If you take SSRIs, tricyclic antidepressants, or beta-blockers, CBD can increase their concentration in your body by slowing how quickly your liver clears them. For benzodiazepines like diazepam or lorazepam, CBD can similarly raise their levels, potentially intensifying both their effects and their side effects. This doesn’t necessarily mean you can’t use both, but it does mean the combination needs to be managed carefully, particularly if you’re on a stable dose of a psychiatric medication.

What the FDA Says

No CBD product is approved by the FDA for treating anxiety. The only FDA-approved CBD medication is prescribed for certain childhood seizure disorders. The FDA has explicitly warned companies against marketing CBD products with therapeutic claims for anxiety or other conditions, and it has issued warning letters to firms that do so. This doesn’t mean CBD doesn’t work for anxiety. It means no CBD product has gone through the formal approval process that would allow it to be legally sold as an anxiety treatment. The products available in stores and online are sold as supplements, not medications, and their quality, purity, and actual CBD content can vary widely.

Practical Considerations

The clinical evidence points to a few takeaways worth keeping in mind. If you’re going to try CBD for anxiety, the research suggests doses below 300 mg per day are unlikely to do much.

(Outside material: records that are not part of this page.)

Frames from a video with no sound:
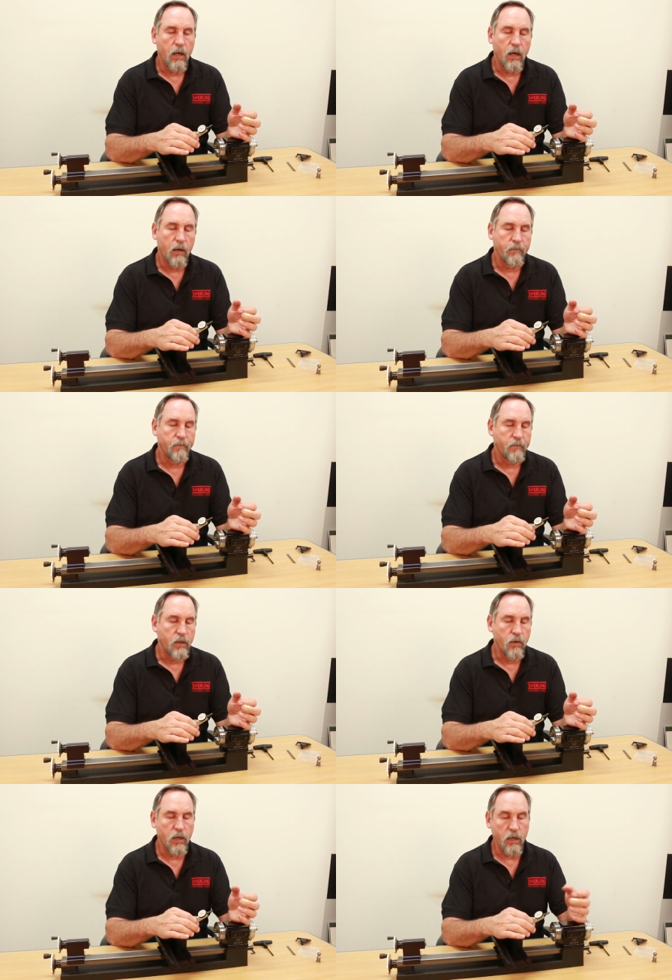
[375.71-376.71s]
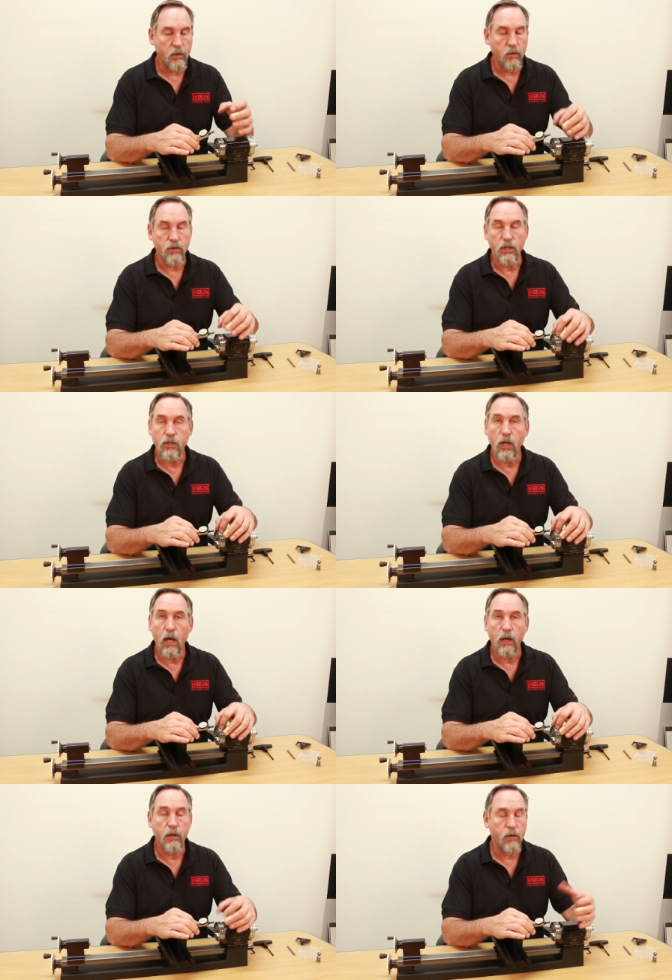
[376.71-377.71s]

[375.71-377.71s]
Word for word: Um, you can either use a chuck,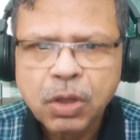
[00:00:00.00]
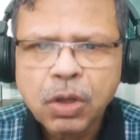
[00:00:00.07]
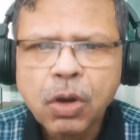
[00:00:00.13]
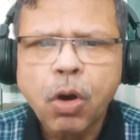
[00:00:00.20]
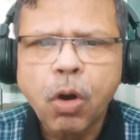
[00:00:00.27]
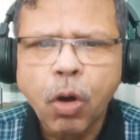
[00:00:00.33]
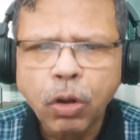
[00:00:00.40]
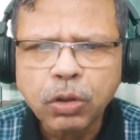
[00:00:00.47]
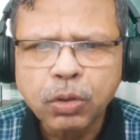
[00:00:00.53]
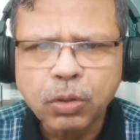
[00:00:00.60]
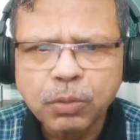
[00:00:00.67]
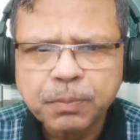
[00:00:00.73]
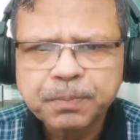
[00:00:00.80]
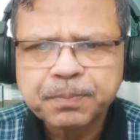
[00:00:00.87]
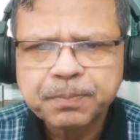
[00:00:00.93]

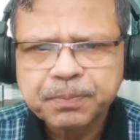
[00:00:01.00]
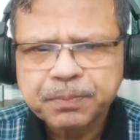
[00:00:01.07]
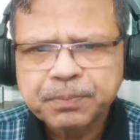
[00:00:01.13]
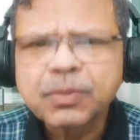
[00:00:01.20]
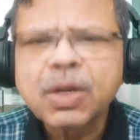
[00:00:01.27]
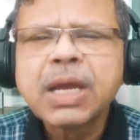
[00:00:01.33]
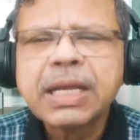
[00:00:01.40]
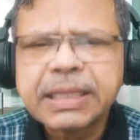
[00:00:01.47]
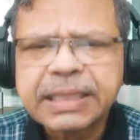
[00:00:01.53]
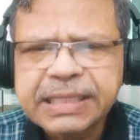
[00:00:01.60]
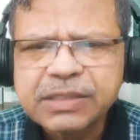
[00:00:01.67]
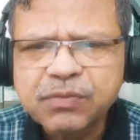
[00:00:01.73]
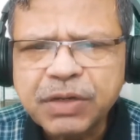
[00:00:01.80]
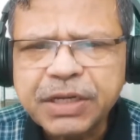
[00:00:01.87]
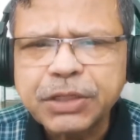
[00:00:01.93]
Although
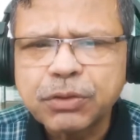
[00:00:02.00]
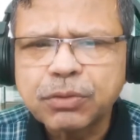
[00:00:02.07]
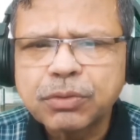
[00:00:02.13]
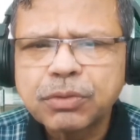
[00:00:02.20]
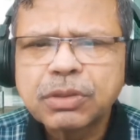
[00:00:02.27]
this video,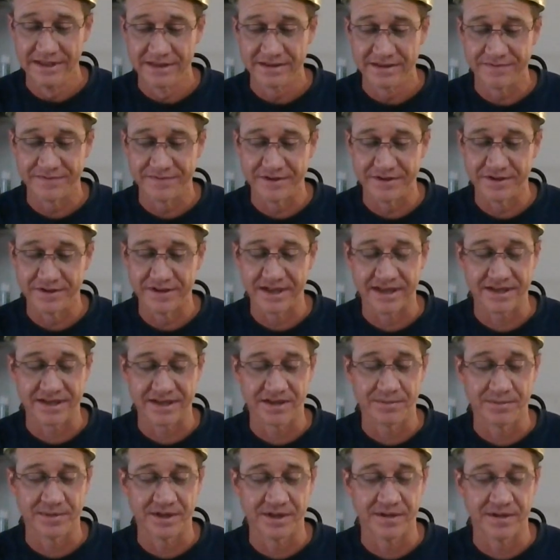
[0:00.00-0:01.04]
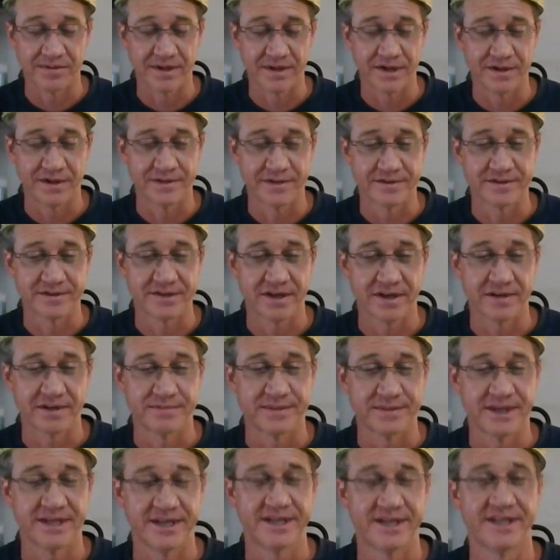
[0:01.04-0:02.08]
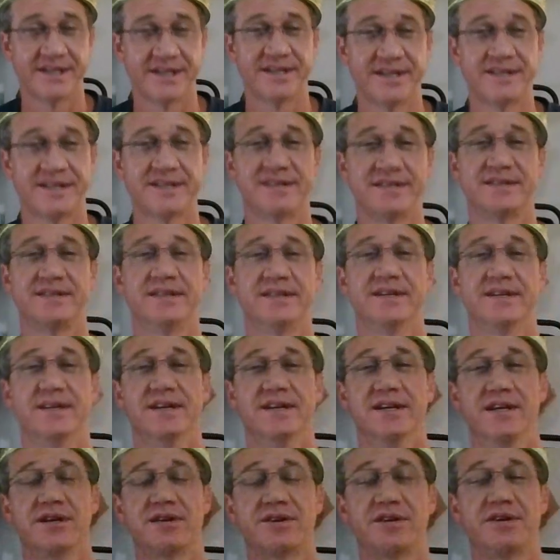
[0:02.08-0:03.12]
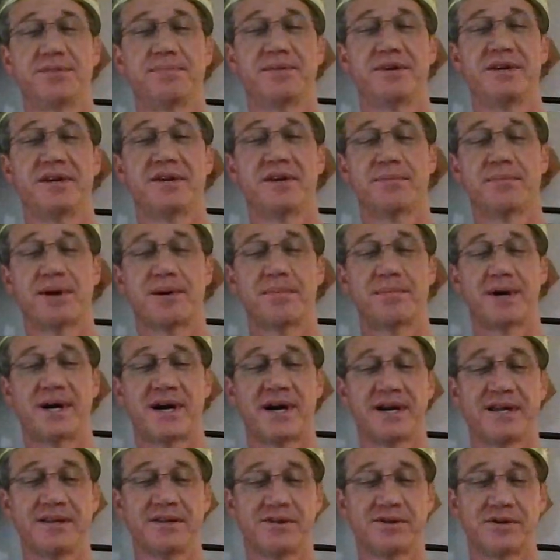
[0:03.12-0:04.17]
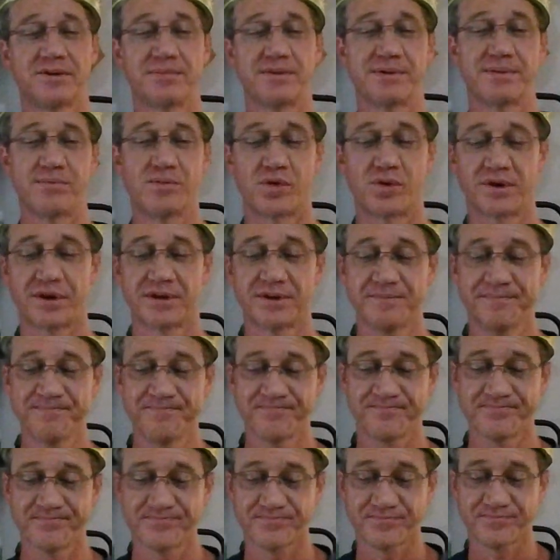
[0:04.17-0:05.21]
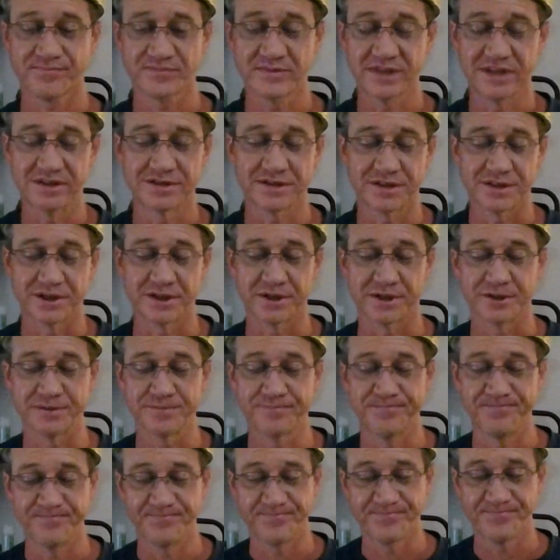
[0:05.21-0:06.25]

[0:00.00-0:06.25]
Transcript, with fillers: Feel that coming in right over the top of my head and creeping into my body a little bit more. So,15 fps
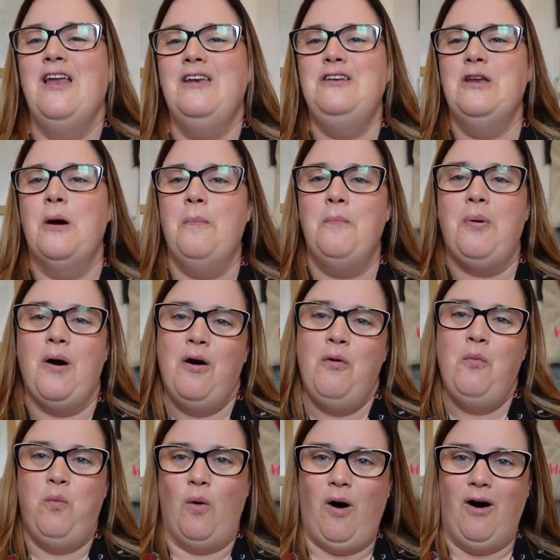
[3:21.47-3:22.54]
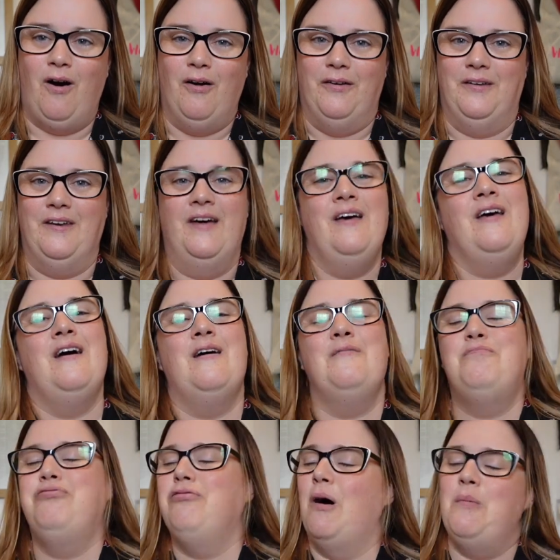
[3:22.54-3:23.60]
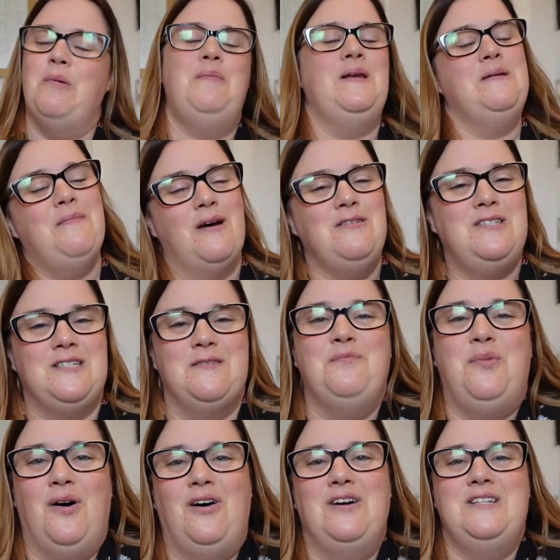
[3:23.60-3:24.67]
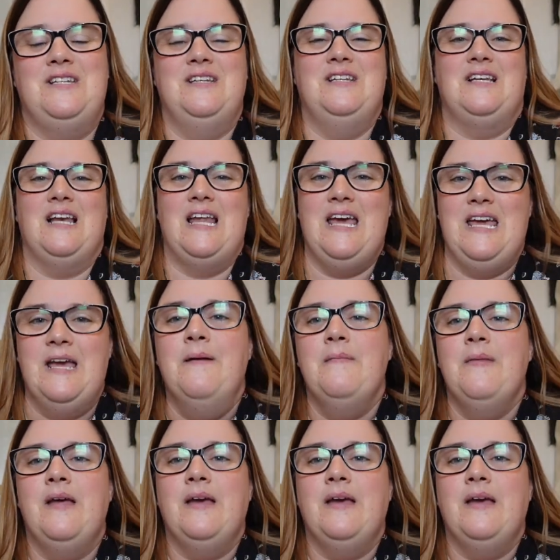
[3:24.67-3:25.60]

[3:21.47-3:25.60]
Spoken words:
Number one, probably most importantly,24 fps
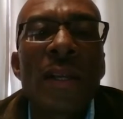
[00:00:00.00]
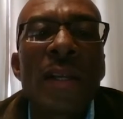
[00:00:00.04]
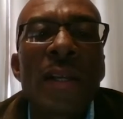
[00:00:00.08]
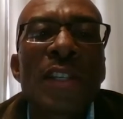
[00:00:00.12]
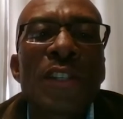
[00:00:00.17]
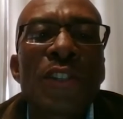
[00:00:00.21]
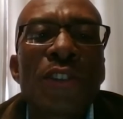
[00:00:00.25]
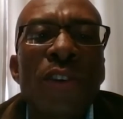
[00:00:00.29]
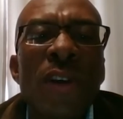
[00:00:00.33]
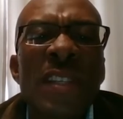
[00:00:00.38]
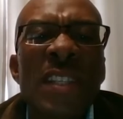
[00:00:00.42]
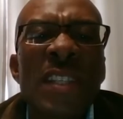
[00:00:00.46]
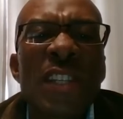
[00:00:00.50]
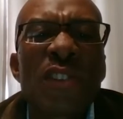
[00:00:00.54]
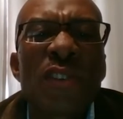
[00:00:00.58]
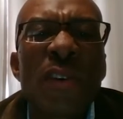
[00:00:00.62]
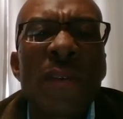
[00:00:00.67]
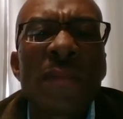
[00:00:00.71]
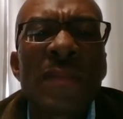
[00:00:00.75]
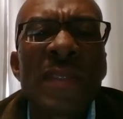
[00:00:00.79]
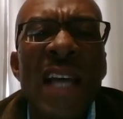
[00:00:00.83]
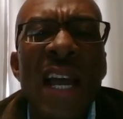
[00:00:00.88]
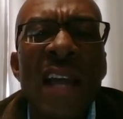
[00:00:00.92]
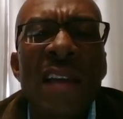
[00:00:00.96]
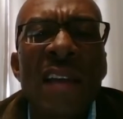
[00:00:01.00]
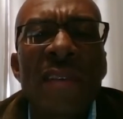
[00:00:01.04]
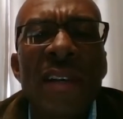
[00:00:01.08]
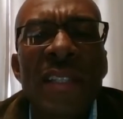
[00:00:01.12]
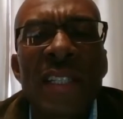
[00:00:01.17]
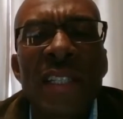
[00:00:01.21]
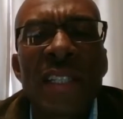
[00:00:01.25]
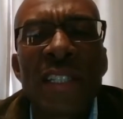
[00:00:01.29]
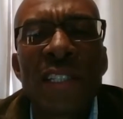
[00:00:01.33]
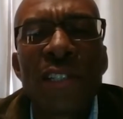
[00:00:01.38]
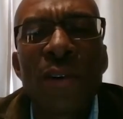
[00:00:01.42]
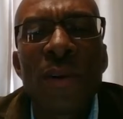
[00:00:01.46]
Sources of
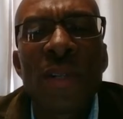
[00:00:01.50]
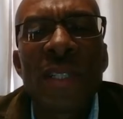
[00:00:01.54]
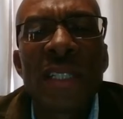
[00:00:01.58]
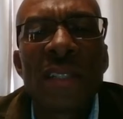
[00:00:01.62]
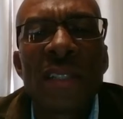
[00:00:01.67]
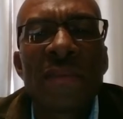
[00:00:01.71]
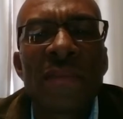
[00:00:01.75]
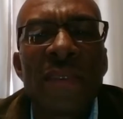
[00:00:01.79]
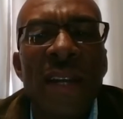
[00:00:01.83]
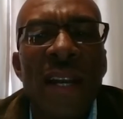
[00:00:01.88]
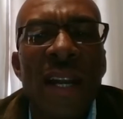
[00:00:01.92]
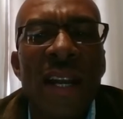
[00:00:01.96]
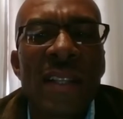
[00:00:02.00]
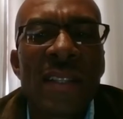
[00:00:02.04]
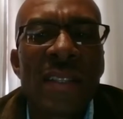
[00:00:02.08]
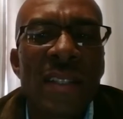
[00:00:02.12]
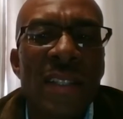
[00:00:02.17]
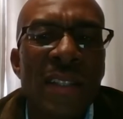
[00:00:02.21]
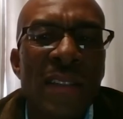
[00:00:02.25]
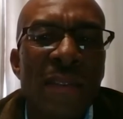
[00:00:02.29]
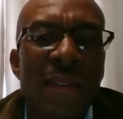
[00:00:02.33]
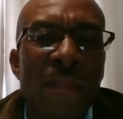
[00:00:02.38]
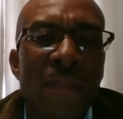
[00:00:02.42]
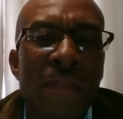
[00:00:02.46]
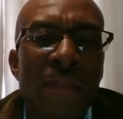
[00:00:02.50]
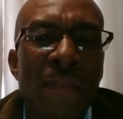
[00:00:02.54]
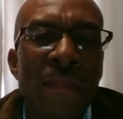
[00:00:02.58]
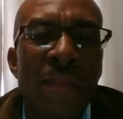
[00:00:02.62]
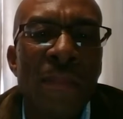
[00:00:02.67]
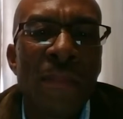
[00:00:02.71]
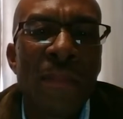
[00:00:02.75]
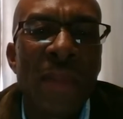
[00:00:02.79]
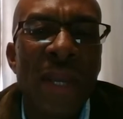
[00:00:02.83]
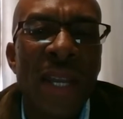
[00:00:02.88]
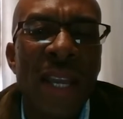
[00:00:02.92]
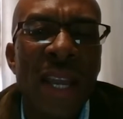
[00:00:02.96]
diversity or difference
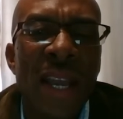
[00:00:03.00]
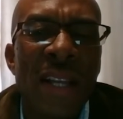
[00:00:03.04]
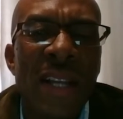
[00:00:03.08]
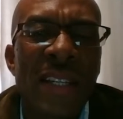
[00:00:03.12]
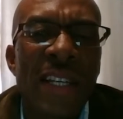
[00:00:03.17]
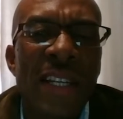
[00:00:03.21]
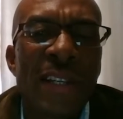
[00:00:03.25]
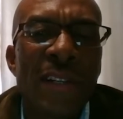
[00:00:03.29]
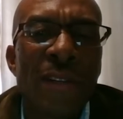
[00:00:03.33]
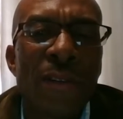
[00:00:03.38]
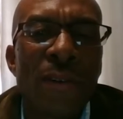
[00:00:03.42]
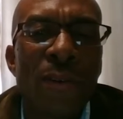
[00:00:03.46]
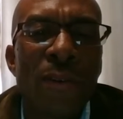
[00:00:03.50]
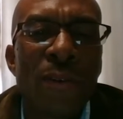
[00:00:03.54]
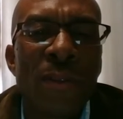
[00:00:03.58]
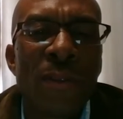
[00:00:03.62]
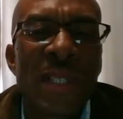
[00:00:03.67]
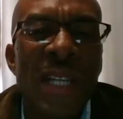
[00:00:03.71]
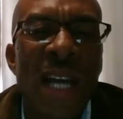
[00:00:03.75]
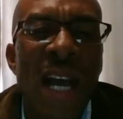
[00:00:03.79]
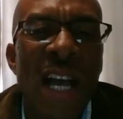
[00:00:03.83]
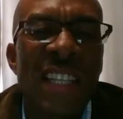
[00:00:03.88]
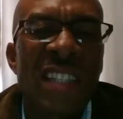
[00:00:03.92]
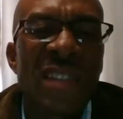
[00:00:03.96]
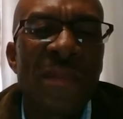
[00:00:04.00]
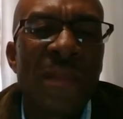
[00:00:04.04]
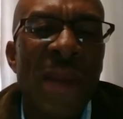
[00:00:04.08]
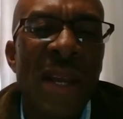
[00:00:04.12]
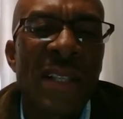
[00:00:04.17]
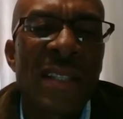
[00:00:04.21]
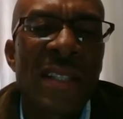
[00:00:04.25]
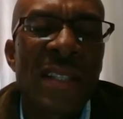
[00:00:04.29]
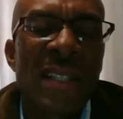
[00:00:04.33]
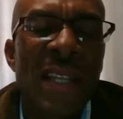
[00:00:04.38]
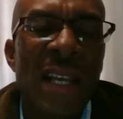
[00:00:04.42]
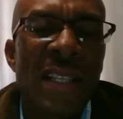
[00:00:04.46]
can include
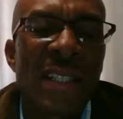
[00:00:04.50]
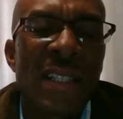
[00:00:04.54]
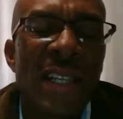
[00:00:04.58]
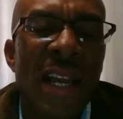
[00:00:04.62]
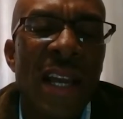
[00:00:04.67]
aspects such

Most over-the-counter CBD products contain 10 to 50 mg per serving, well below the threshold where clinical trials have found benefits. That gap between what’s sold and what’s been studied is significant.

Full-spectrum products may give you more effect per milligram than pure CBD isolate. Look for products that provide third-party lab testing results, often called certificates of analysis, which verify the actual CBD content and screen for contaminants. Hemp seed oil alone, regardless of its nutritional value, will not address anxiety through the pathways that CBD does. If a product doesn’t list a specific milligram amount of CBD, it’s likely just seed oil with a misleading label.